Each episode of the podcast How I Built This features the host Guy Raz interviewing an entrepreneur to hear and learn how they grew an idea, such as a new way to sell men’s suits, into a successful business, like the Men’s Wearhouse. At the end of each podcast, Mr. Raz always asks his guest what portion of their success they attribute to luck versus their skill, intellect, and hard work, and every guest always admits that success is a product of both. I imagine if Guy had my Partner David Kaman on the podcast, an honor David richly deserves, David would give a similar answer.
The good fortune in David’s career came at the very beginning. David went to college intent on being a news reporter and interned at Channel 8 in Cleveland for a period of time. Dwindling fortunes at Channel 8 lead to a conversation with his college roommate whose brother, Bruce Fedor, was an attorney. That conversation led David to law school.
During law school, David worked as a law clerk at Bruce Fedor’s law firm. The law firm was a general practice firm, whose clients included the owner of a number of rental properties in Northeast Ohio. Coincidentally, while in law school, the Ohio legislature made sweeping changes to the Ohio Condominium Act, which along with favorable Federal tax laws, set up a welcomed opportunity for the conversion of rental properties into condominium developments.
These happenstance events—a college roommate whose brother is a lawyer and whose firm represents a landlord owning multiple rental properties at a time when converting those properties into condominiums is financially wise—all occurred while David owned a condominium himself where he served on the board for nine years, six as board President. Those “lucky” events largely took place outside David’s control or influence. But in those circumstances, David saw the ingredients of a future law practice that barely existed at the time: the representation of communities.
Three years later, after graduating from law school, David took on his first association client. Over the next four decades, David built a practice that took a few hours of his time a week at the outset to one that now employs 24 attorneys and a staff of 30 working on a fulltime basis exclusively serving the needs and interests of communities throughout Ohio and into northern Kentucky. David was able to do so as he saw from the beginning a need to not only provide quality, effective legal advice, but to do so with a critical focus on one client at time. To understand that whatever the issue or concern a board had, that their issue mattered most.

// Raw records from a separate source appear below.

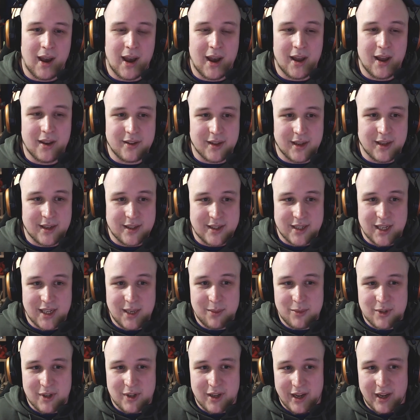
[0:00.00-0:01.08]
And it
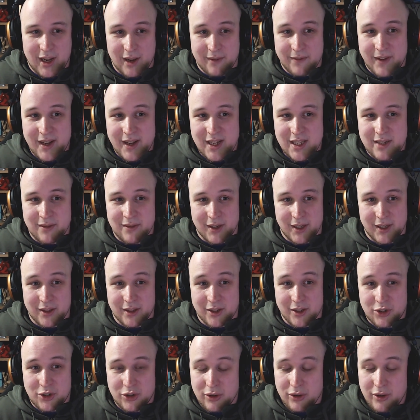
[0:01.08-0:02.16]
seems like effectively
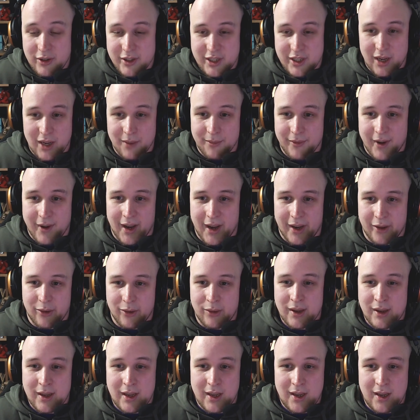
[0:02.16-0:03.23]
the short-term value
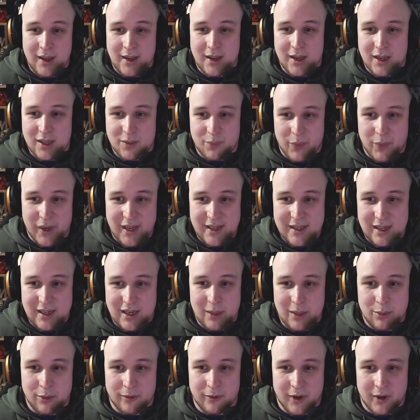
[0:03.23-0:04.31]
is
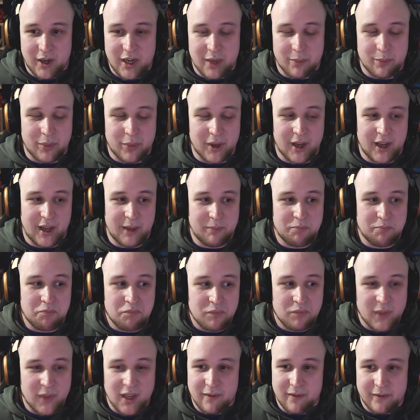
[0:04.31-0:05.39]
basically provided by
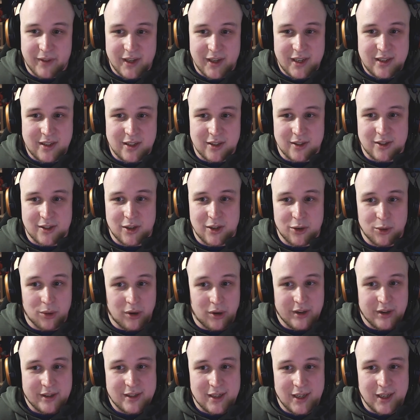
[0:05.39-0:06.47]
investors
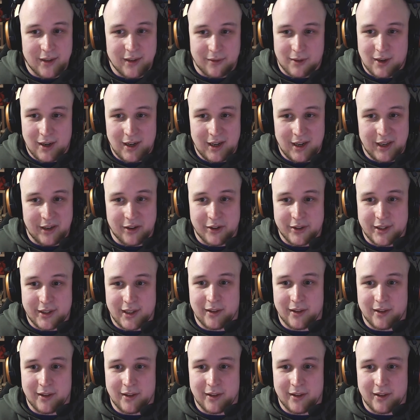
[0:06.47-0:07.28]
who honestly have clearly not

By unburdening boards of their concerns and making them his own, David laid the foundation for a practice that provides not just legal advice, but practical support as well. David foresaw that boards would be best served having access to an attorney on a regular basis, where a free telephone call could provide a quick answer to a problem before it became a costly dispute. David appreciated that a board of volunteers whose goal is doing what is best for their community—every board member having a significant financial and personal investment in their own home within the community—would benefit from an annual program providing regular, invaluable education and training, showing that a preventative approach to serving communities would most often protect and promote unity in each community.
I recount this history of the founding of our Firm Kaman & Cusimano as after 42 years in the practice of law, on December 31, 2022, my Partner, my mentor, my friend, David W. Kaman retired. A bittersweet moment to be sure as David takes leave to enjoy the success he sowed and we celebrate and honor David’s career.

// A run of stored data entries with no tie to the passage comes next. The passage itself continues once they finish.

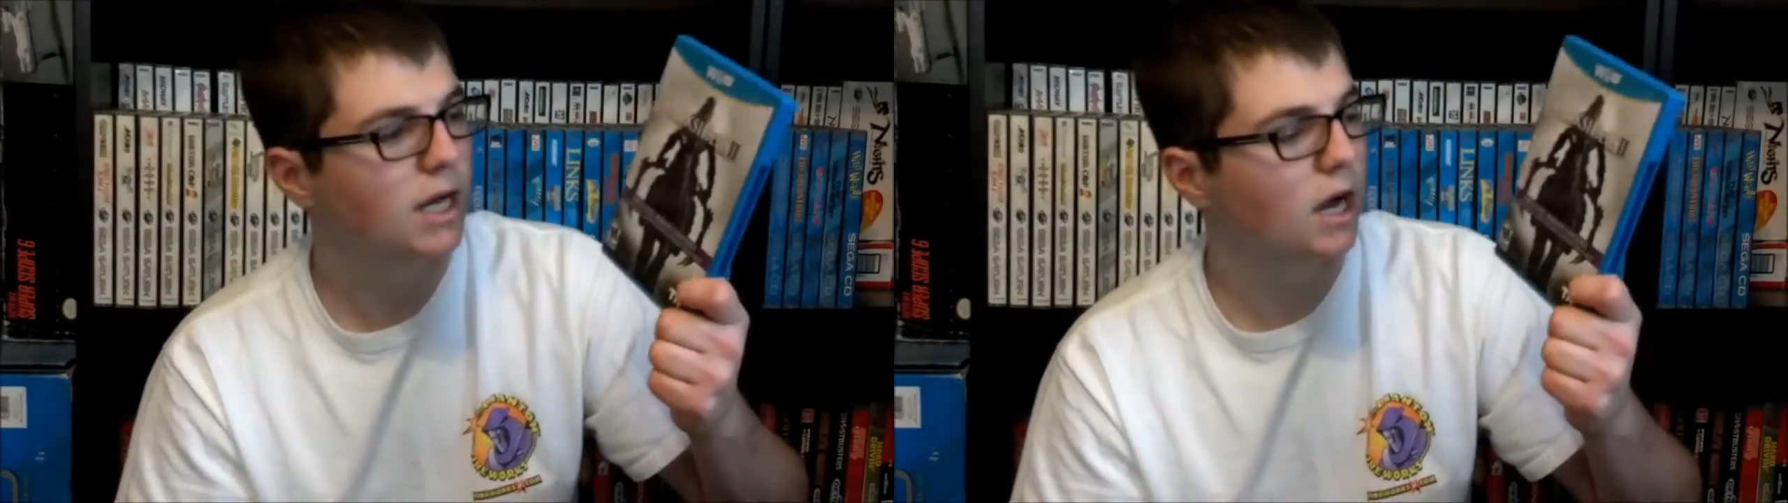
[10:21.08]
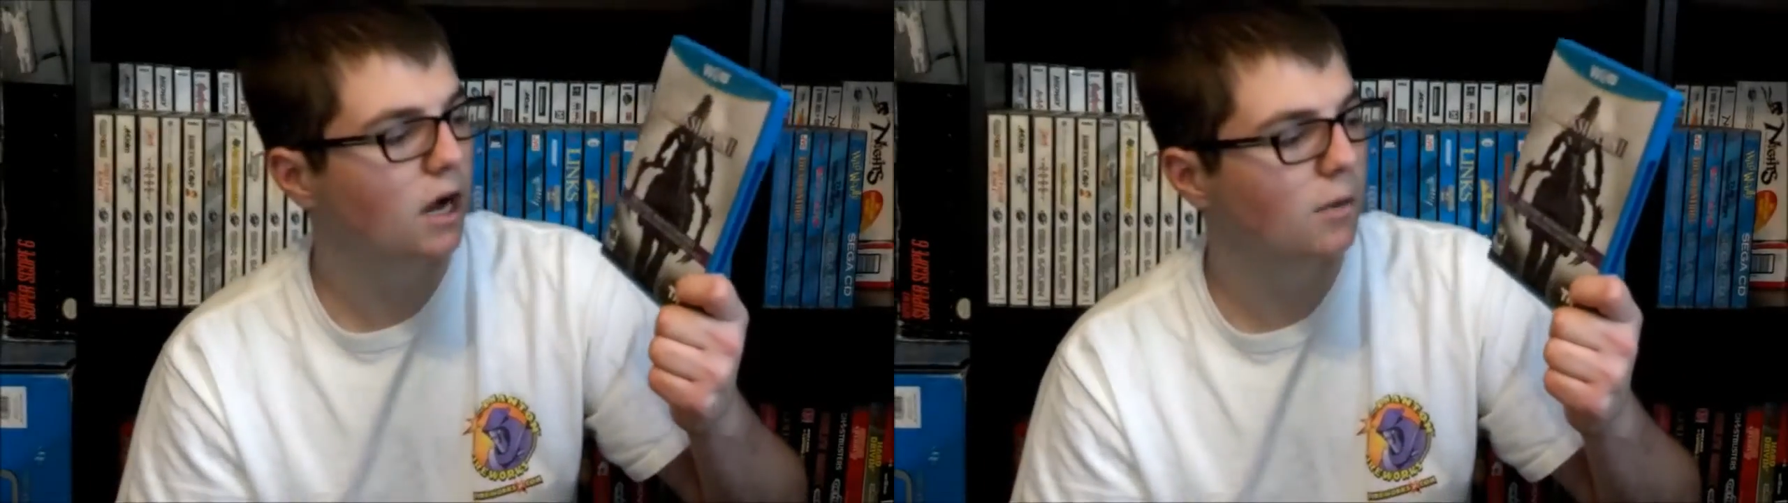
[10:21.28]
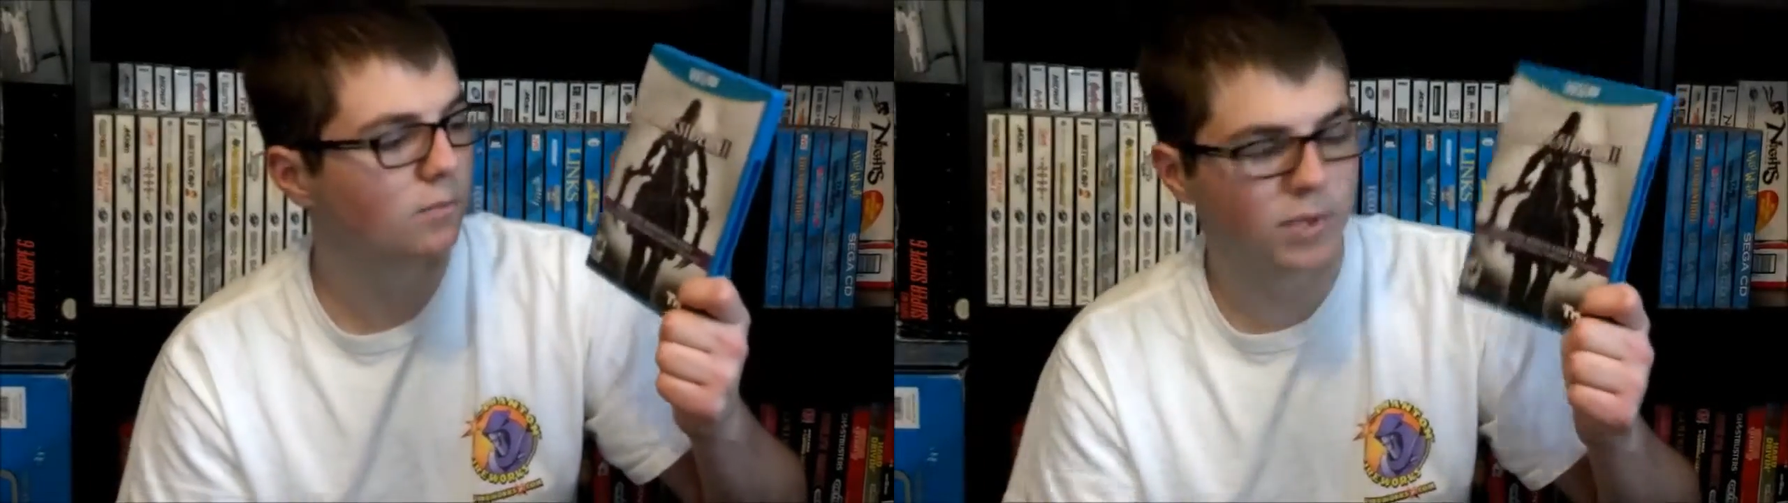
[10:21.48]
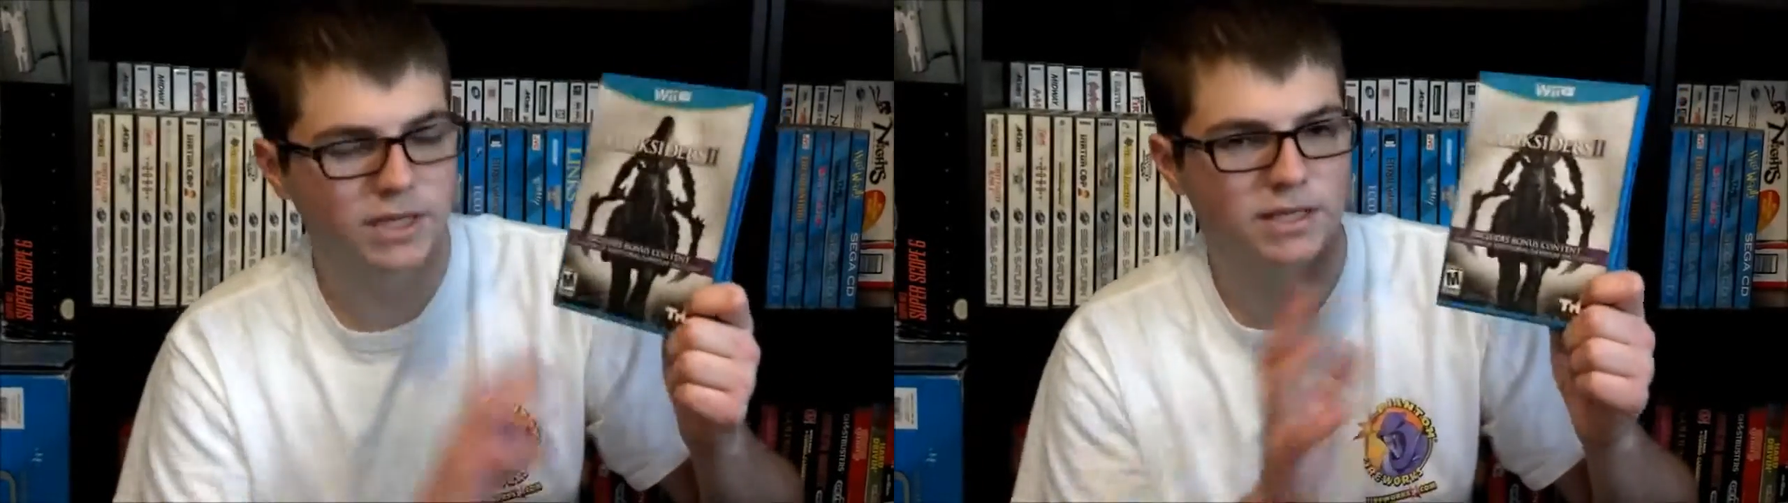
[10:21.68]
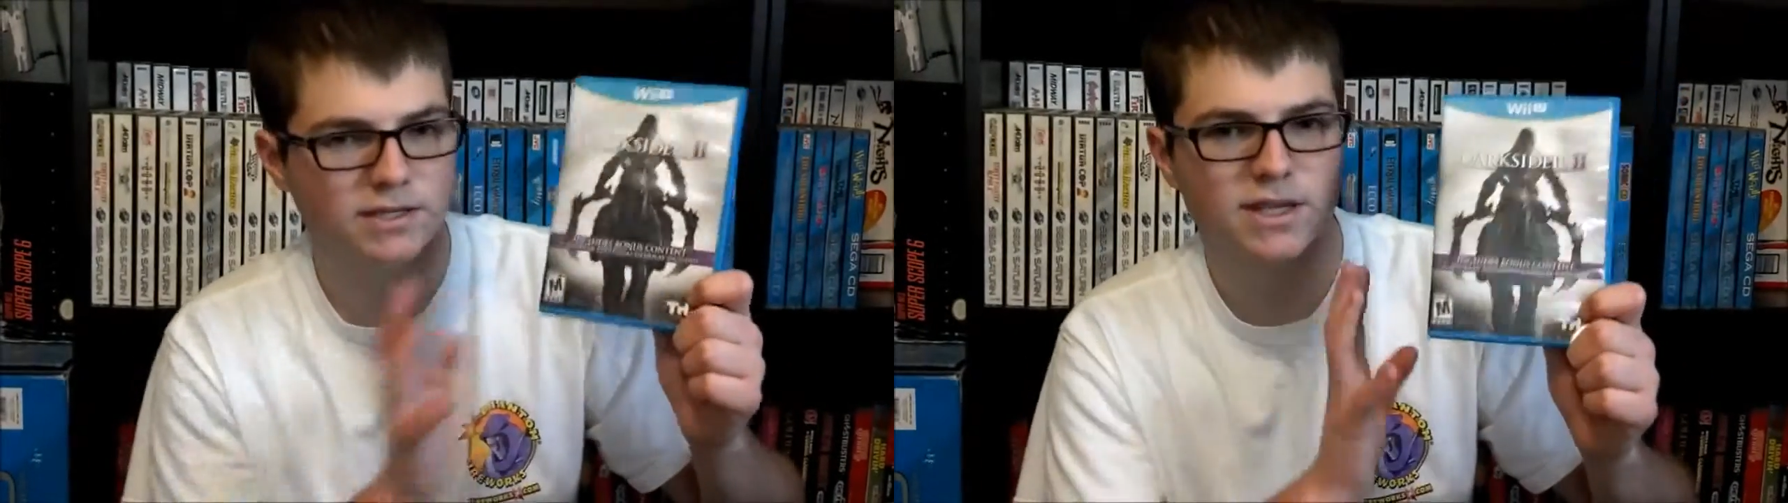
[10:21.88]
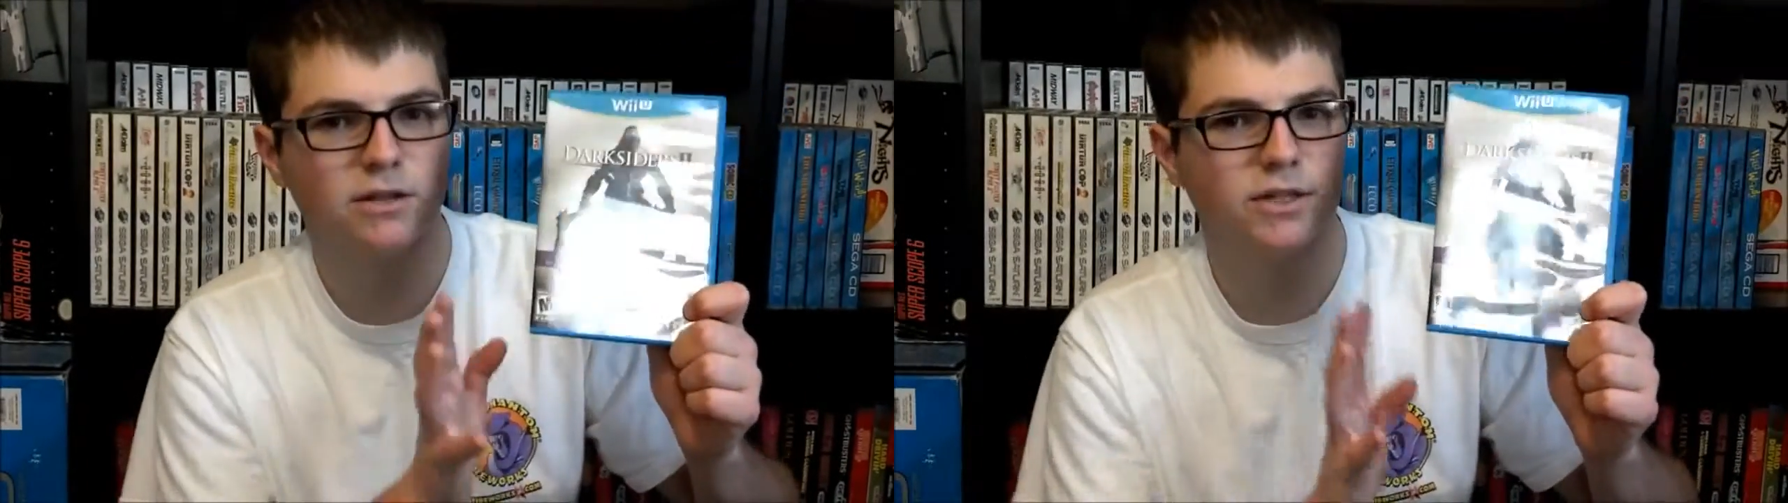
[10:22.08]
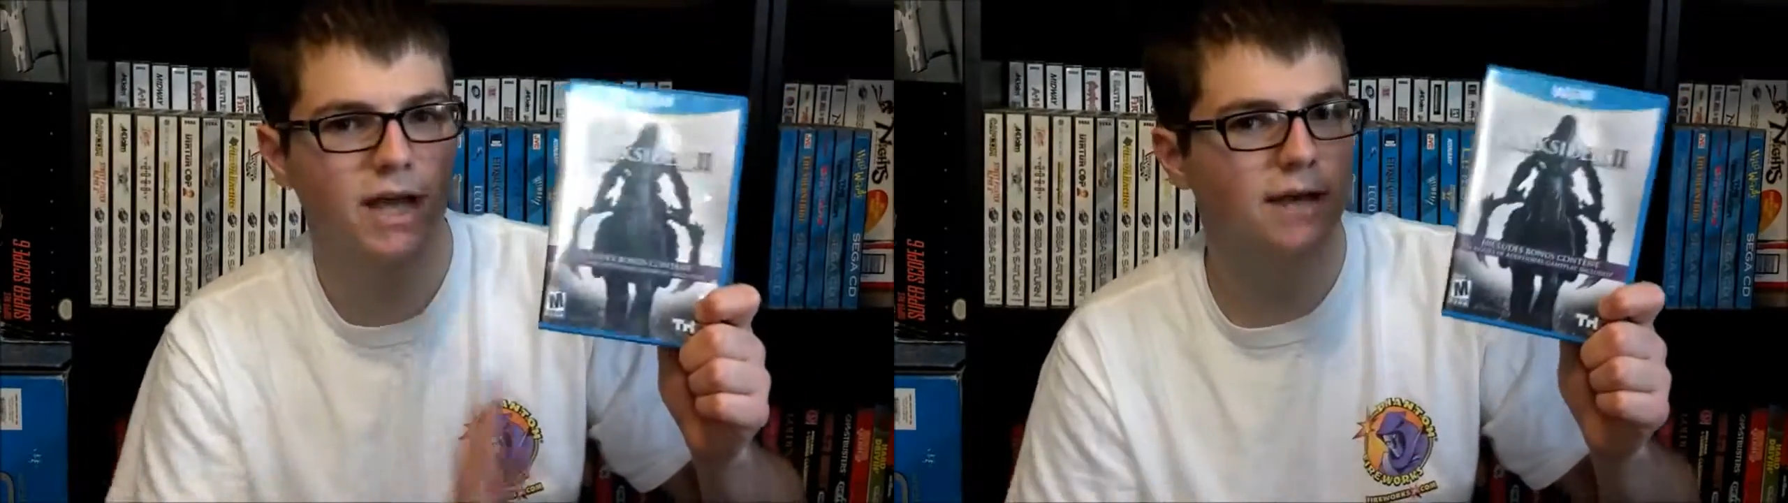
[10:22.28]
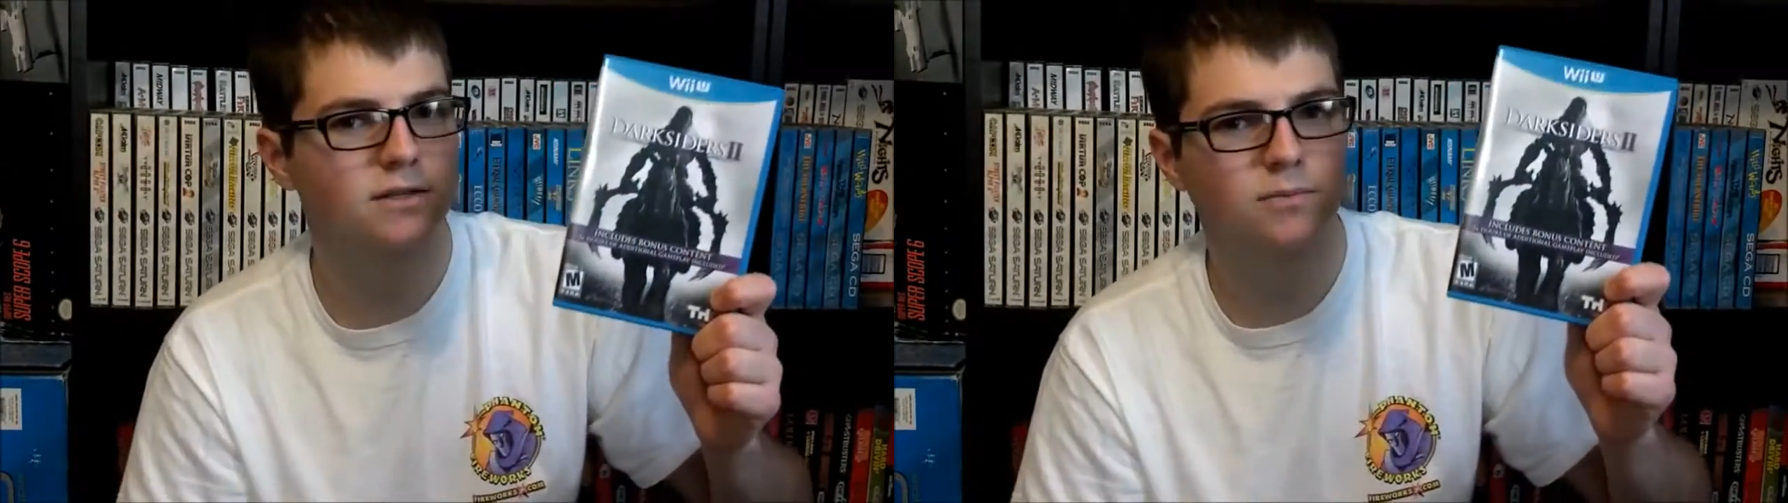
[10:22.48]
But the
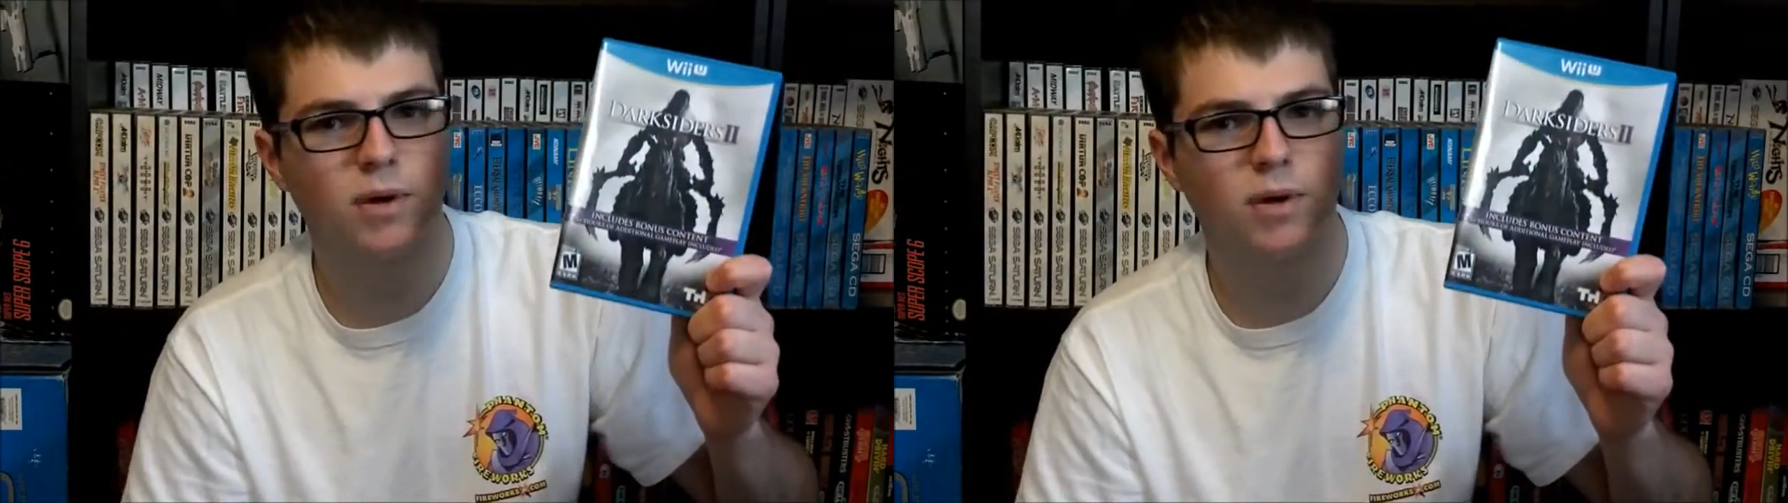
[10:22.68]
Zelda-esque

A visionary in every sense of the word, David has done what most people only dream about: taking a new, novel idea and through an unparalleled set of skills combined with a passion for serving others to create an organization that is recognized as the best at what it does on the local, State, and national level. More importantly, David created an organization that cares; cares about every client it represents and cares about every individual within the firm.
As we move into the time after David, we know we can never replace the person and the personality. But, we will forever be grateful for David’s ability to take his vision and make it a reality of a law firm whose foundation and structure is second to none and will continue to be the standard bearer for the representation of communities for another 40 years and beyond. And, over the years to come, each and every person at Kaman & Cusimano will do all that we can to make David feel as proud of us as we are proud of and thankful to David.